A second sample of 362 (105 CN, 164 MCI, 93 AD) ADNI subjects underwent LP but not PIB PET imaging. We labeled these subjects the “supporting” data set. CSF Aβ42 in these subjects was transformed into PIBcalc units of brain Aβ load and evaluated for consistency with the PIB PET distribution found in ADNI subjects who had usable PIB PET imaging (n = 102). Figure 1 shows a flow chart summarizing the subjects whose data were included in this analysis.
ADNI PIB PET studies were performed at 13 different sites. Production of PIB and radio labeling with 11C was performed as outlined in Mathis et al . The ADNI PIB PET images undergo several quality control and standardization steps. The PIB PET images used in our study were the “maximally pre processed files” available for download.
All PIB PET quantitative image analysis was performed at the Mayo Clinic using a fully automated image processing pipeline described in Senjem et al  and Jack et al . The method includes partial volume correction and region of interest (ROI) sharpening of PIB PET images using each subject's spatially registered MRI. Statistics on image voxel values were extracted from automatically labeled cortical ROI's using an in-house modification of the automated anatomic labeling (AAL) atlas . A global cortical PIB retention summary measure was formed by combining the prefrontal, orbitofrontal, parietal, temporal, anterior cingulate, and posterior cingulate/precuneus ROI values for each subject, using a weighted average of these ROI values where larger ROIs were given greater weight. PIB PET ratio images were calculated by dividing the median value among all voxels in each target cortical ROI by the median value among all voxels in the cerebellar grey matter ROI of the atlas.
CSF was collected at each site, transferred into polypropylene transfer tubes followed by freezing on dry ice within 1 hr after collection and shipped overnight to the ADNI Biomarker Core laboratory at the University of Pennsylvania Medical Center (UPMC) on dry ice. A standardized protocol was implemented to quantify biomarker concentrations in each of the CSF ADNI baseline aliquots using a multiplex xMAP Luminex platform (Luminex Corp, Austin, TX) with Innogenetics (INNO-BIA AlzBio3, Ghent, Belgium; for research use only reagents) immunoassay kit-based reagents which was validated in Vanderstichele et al  and Shaw et al . Quality control values obtained during the analyses of ADNI baseline CSF aliquots were: inter-day reproducibilities (%CV) for an AD CSF pool and a routine clinic patient CSF pool of 3.3% and 6.9% for Aβ1-42 and R2 values for comparison of retested samples were 0.90 [20, 21].
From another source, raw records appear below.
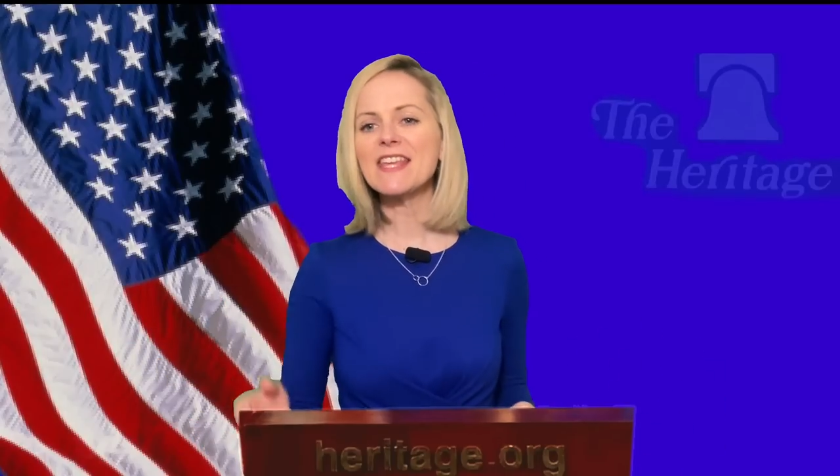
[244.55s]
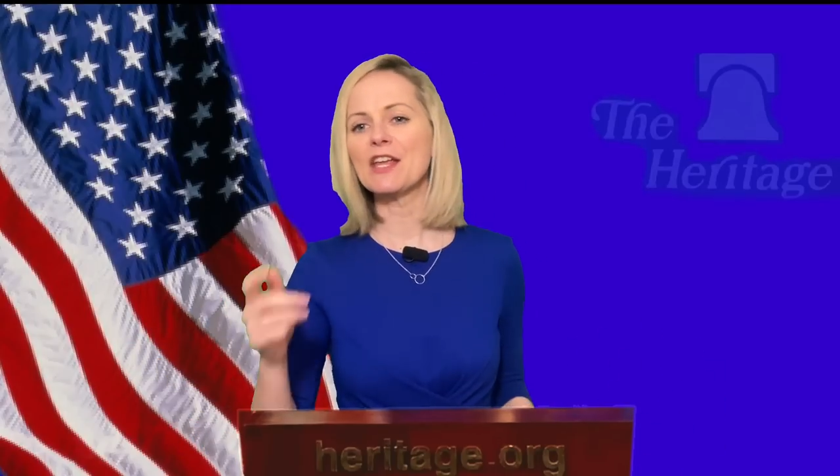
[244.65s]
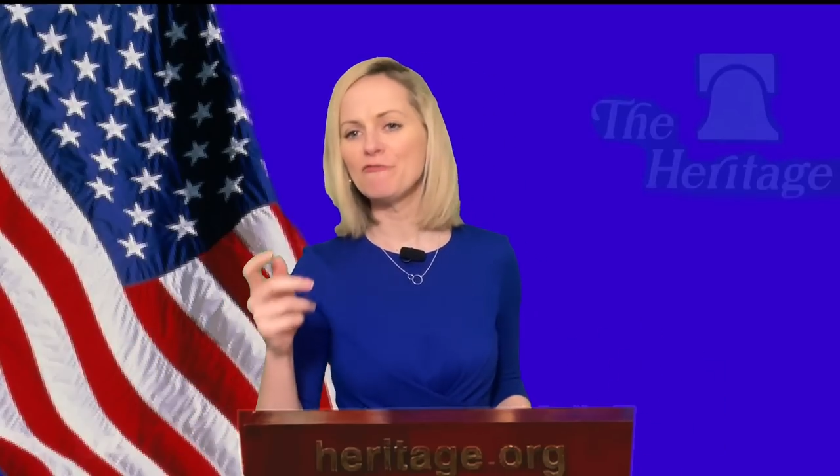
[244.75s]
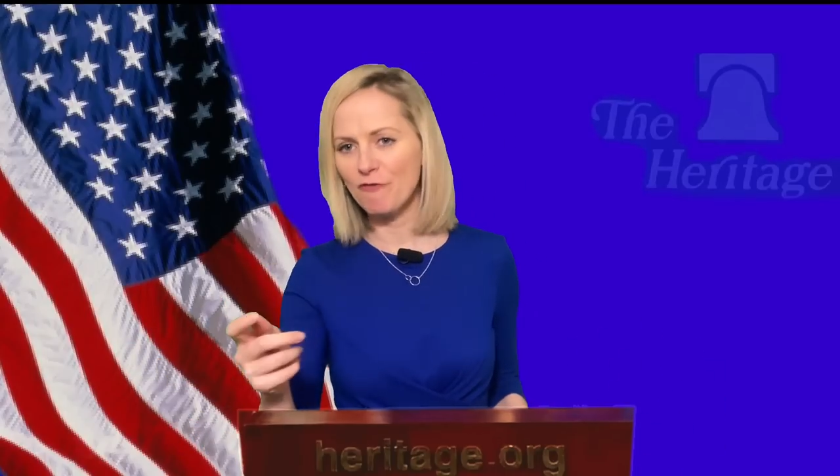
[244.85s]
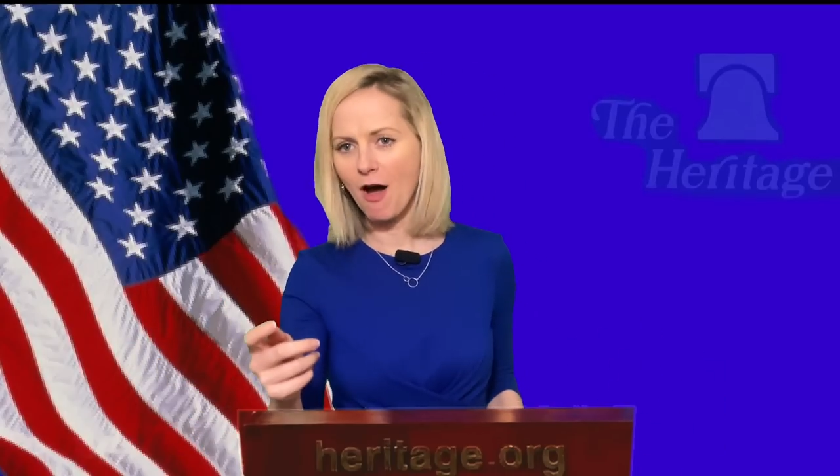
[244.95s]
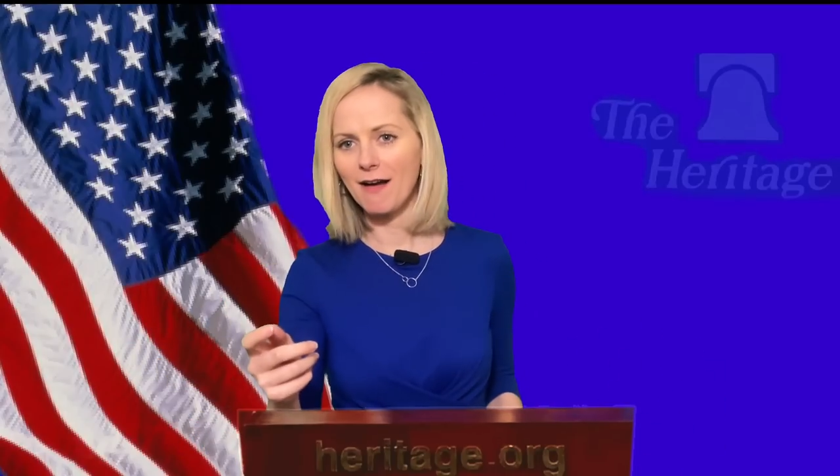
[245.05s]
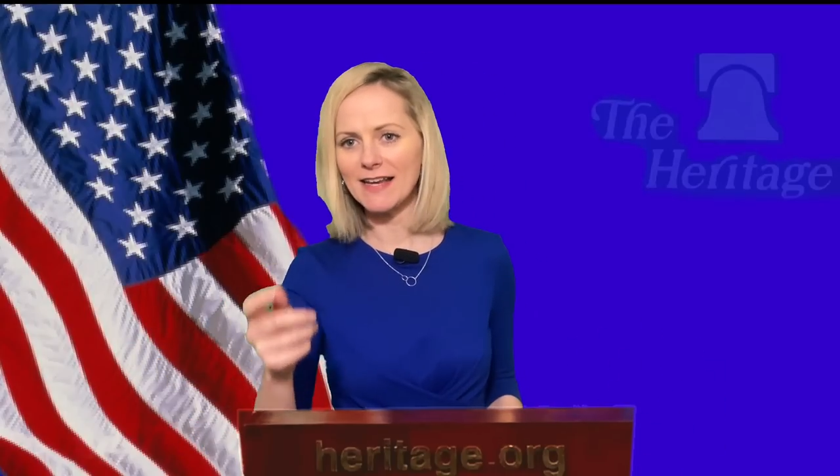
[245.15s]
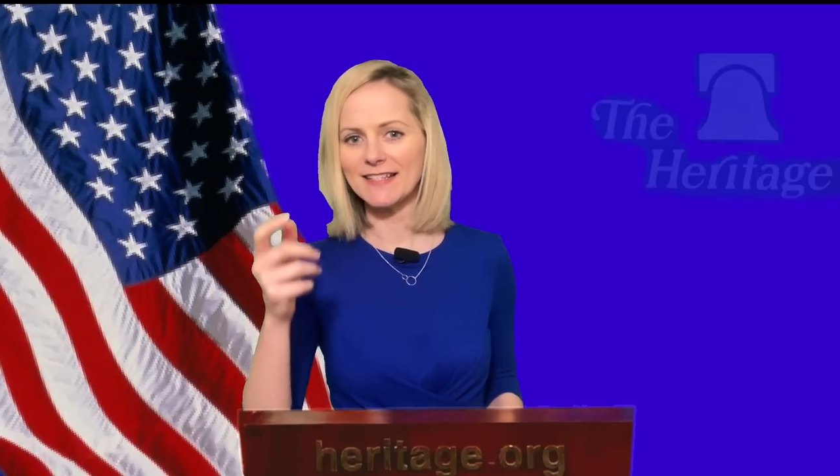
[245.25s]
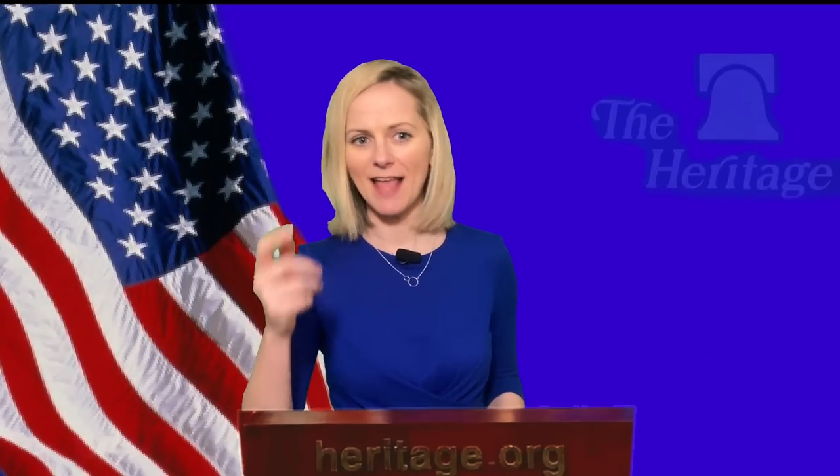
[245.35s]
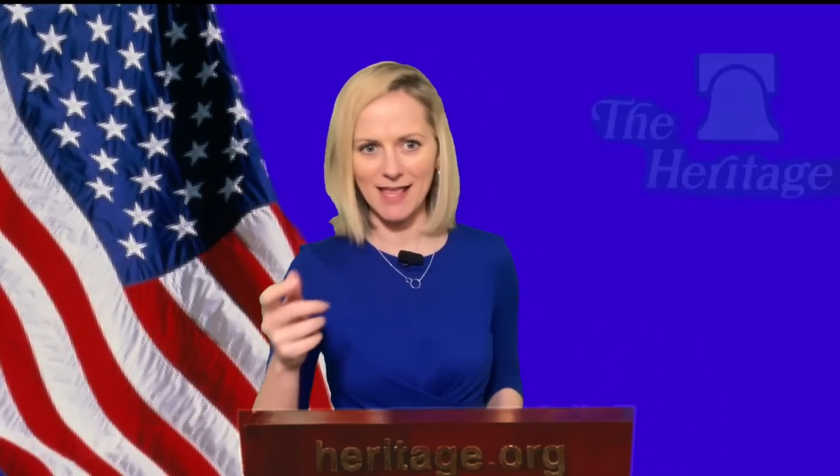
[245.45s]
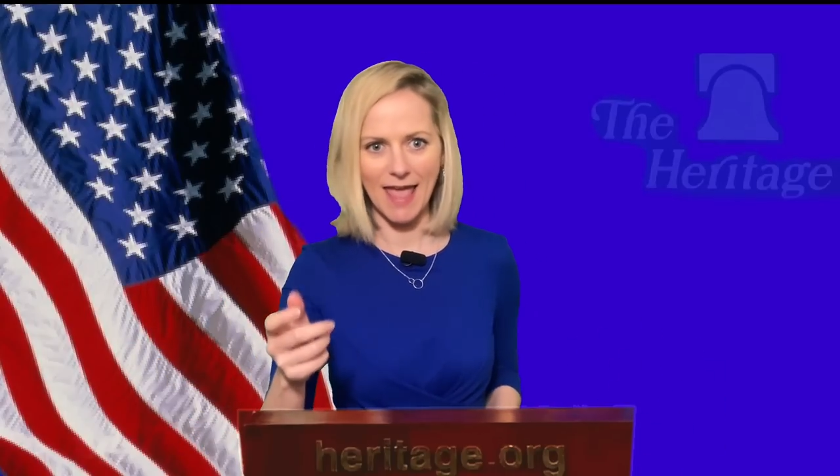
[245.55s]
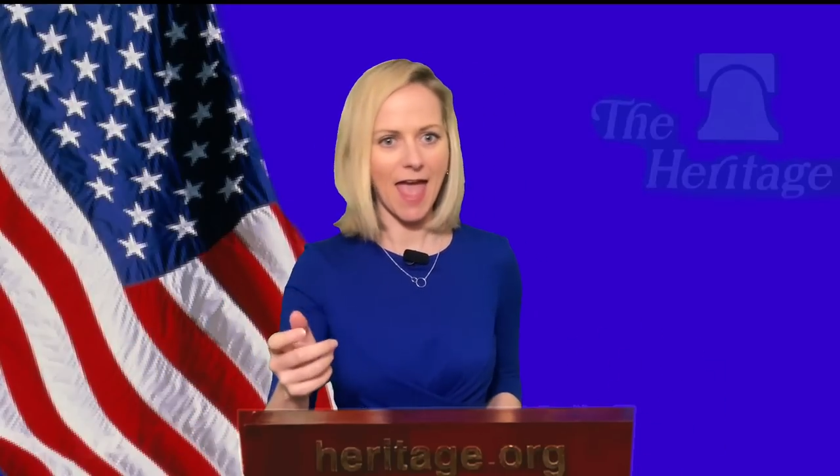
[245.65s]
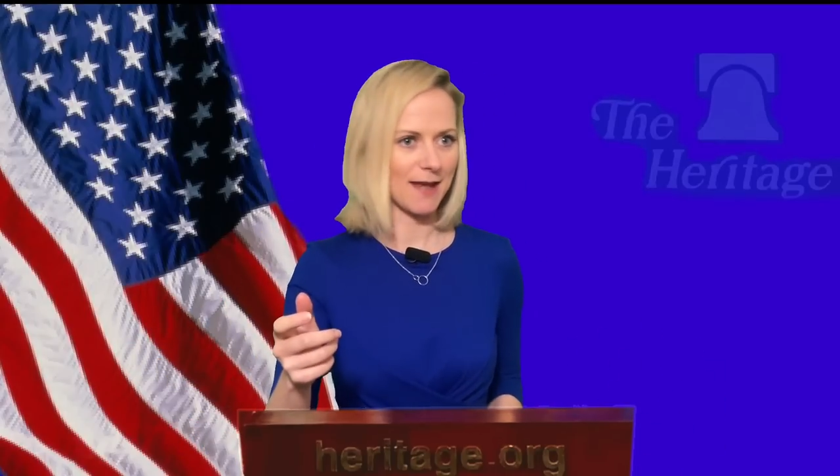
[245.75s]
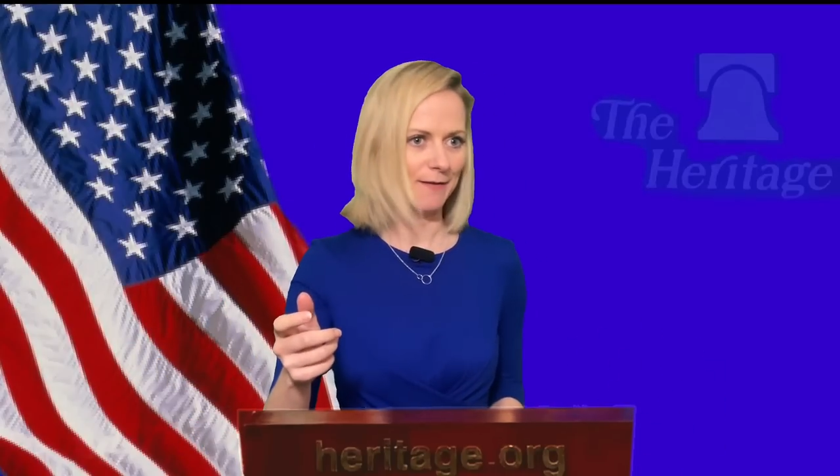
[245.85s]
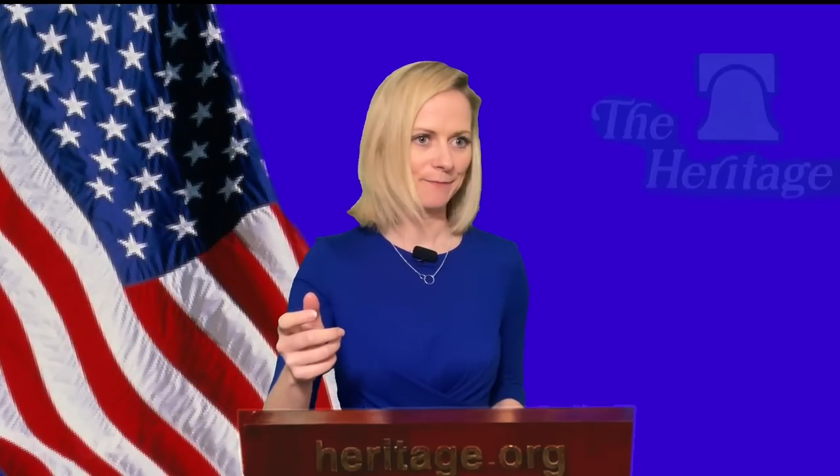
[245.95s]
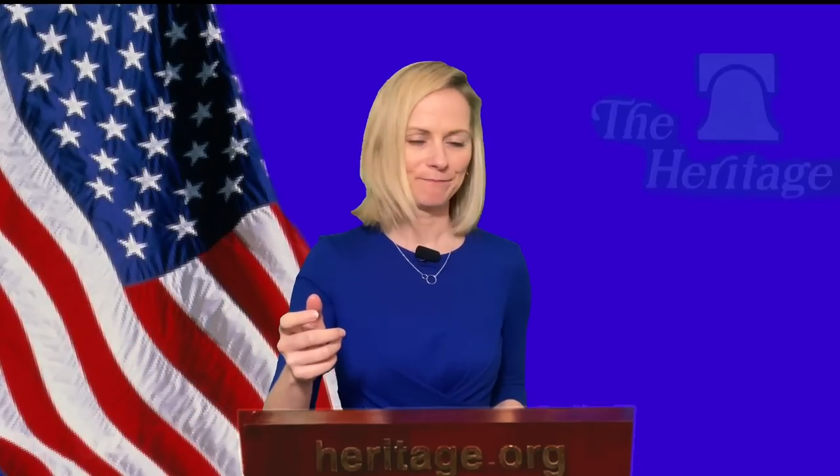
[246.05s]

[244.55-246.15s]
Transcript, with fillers: can rise again.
The training sample of 41 ADNI subjects consisted of those who underwent PIB PET imaging and LP at 12 months. We used least squares regression to estimate the relationship between cortical-to-cerebellar PIB PET ratio (y) on the log2 scale and CSF Aβ42 (x) on the log2 scale. While the base of the logarithm does not affect our results, we chose the base 2 logarithm to aid interpretation since it mapped the median PIB PET value of approximately 2.1 to a value 1.1 on the log2 scale. A log transformation was applied to both CSF42 and PIB values in order to reduce skewness that exists in both the distributions. This also increases the linearity between PIB PET and CSF Aβ42 and gives us access to a regression methodology that enables us to formulate a simple linear equation with symmetric Gaussian errors to estimate a complex inverse relationship between PIB and CSF. We note that the resulting model is a “linearized” version of a non-linear model that is essentially of the form y = a/xb. Such an inverse model is biologically sensible in that as less and less Aβ42 is found in CSF, more and more amyloid is presumed to be deposited in the brain.
We assessed the linearity of the regression relationship by modeling x as a restricted cubic spline with 3 knots (2 d.f.) We evaluated whether the model fit could be improved by considering age, sex, education, and APOE ε4 carrier status as covariates. We used leave-one-out cross-validation (LOOCV) and the bootstrap to assess model performance and evaluate the out-of-sample performance of the model.
We assessed agreement between PIB PET and PIBcalc using the Bland-Altman approach . We describe in the Appendix how the conversion model can be used to pool PIB PET and CSF Aβ42 in a statistical analysis by using multiple imputation to impute a calculated PIB PET value based on a subject's CSF Aβ42 value [23, 24].
We note that we considered the commonly used cerebellar-to-cortical PIB PET ratio, as described above, to be the gold standard estimate of brain Aβ load and CSF Aβ42 to be a surrogate measured with error. For this and other reasons described in the discussion, we chose to transform CSF Aβ42 into PIB PET units. However, performing the transformation in the reverse direction is equally valid.
Table 1 summarizes the characteristics of the subjects in the training sample. Panel (a) in Figure 2 shows the relationship between PIB PET ratio on the y-axis vs. CSF Aβ42 on the x-axis in the training sample (n = 41). The data illustrate the expected non-linear inverse relationship which becomes approximately linear when plotted on the log2 scale (panel b). The covariates age (P = 0.32), gender (P = 0.68), and years of education (P = 0.66) did not account for a significant amount of variability in PIB PET on the log2 scale. On the other hand, APOE ε4 carrier status was highly significant (P = 0.004), increasing R2 from 0.71 to 0.77, and reducing the residual standard error from 0.20 to 0.18. The interaction between log2(CSF Aβ42) and APOE ε4 carrier status was not significant (P = 0.81). Given APOE ε4 carrier status in the model, there was no evidence of nonlinearity in the CSF measure (P = 0.54 for a restricted cubic spline model vs. a linear model.) The final “conversion model” was therefore y* = log2(y) = 5.326 − 0.615 log2(x) + 0.184(z) + e, where z is 0 if the subject carries no APOE ε4 alleles and 1 if the subject is an ε4 carrier and e is a random error term that is normally distributed with mean 0 and SD 0.180, the residual standard error/RMSE from the fit.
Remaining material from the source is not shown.